[[ Task material, beginning ]]

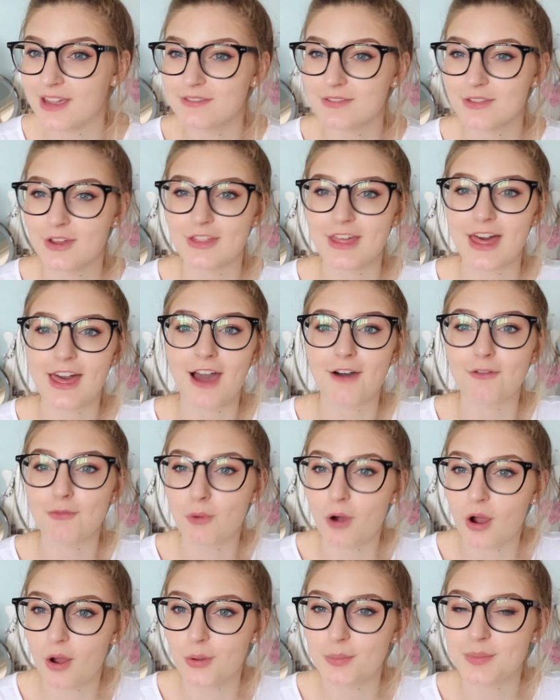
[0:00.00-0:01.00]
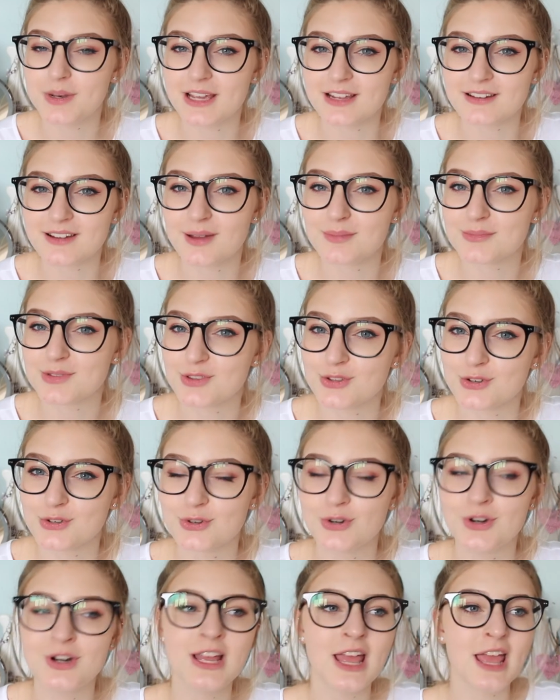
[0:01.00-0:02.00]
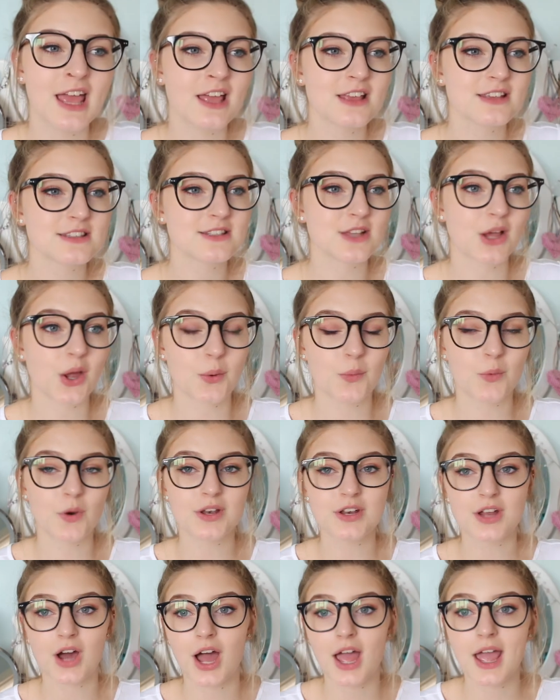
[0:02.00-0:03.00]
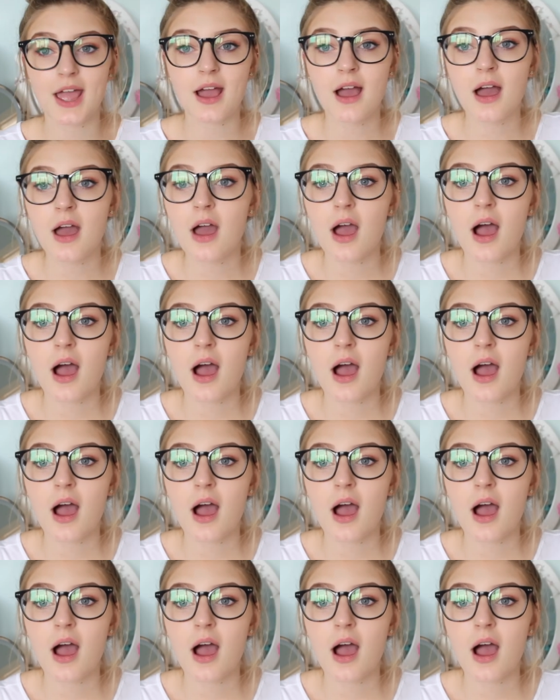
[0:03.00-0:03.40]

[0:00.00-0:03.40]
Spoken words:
even though they have opening times on the door. So one night,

[[ Task material, end ]]

## Aim of the exercise
Every entry above is to be transcribed exactly, with all pictures left out.

## Reply
[0:00.00-0:01.00]
[0:01.00-0:02.00]
[0:02.00-0:03.00]
[0:03.00-0:03.40]

[0:00.00-0:03.40]
Spoken words:
even though they have opening times on the door. So one night,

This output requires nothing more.